-- DATA RECORDS follows --

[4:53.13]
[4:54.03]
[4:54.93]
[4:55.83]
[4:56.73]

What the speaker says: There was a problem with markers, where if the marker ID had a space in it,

-- DATA RECORDS concluded --

EXERCISE.
Without changing a word, write out each entry again.

SOLUTION FOR THIS EXERCISE.
[4:53.13]
[4:54.03]
[4:54.93]
[4:55.83]
[4:56.73]

What the speaker says: There was a problem with markers, where if the marker ID had a space in it,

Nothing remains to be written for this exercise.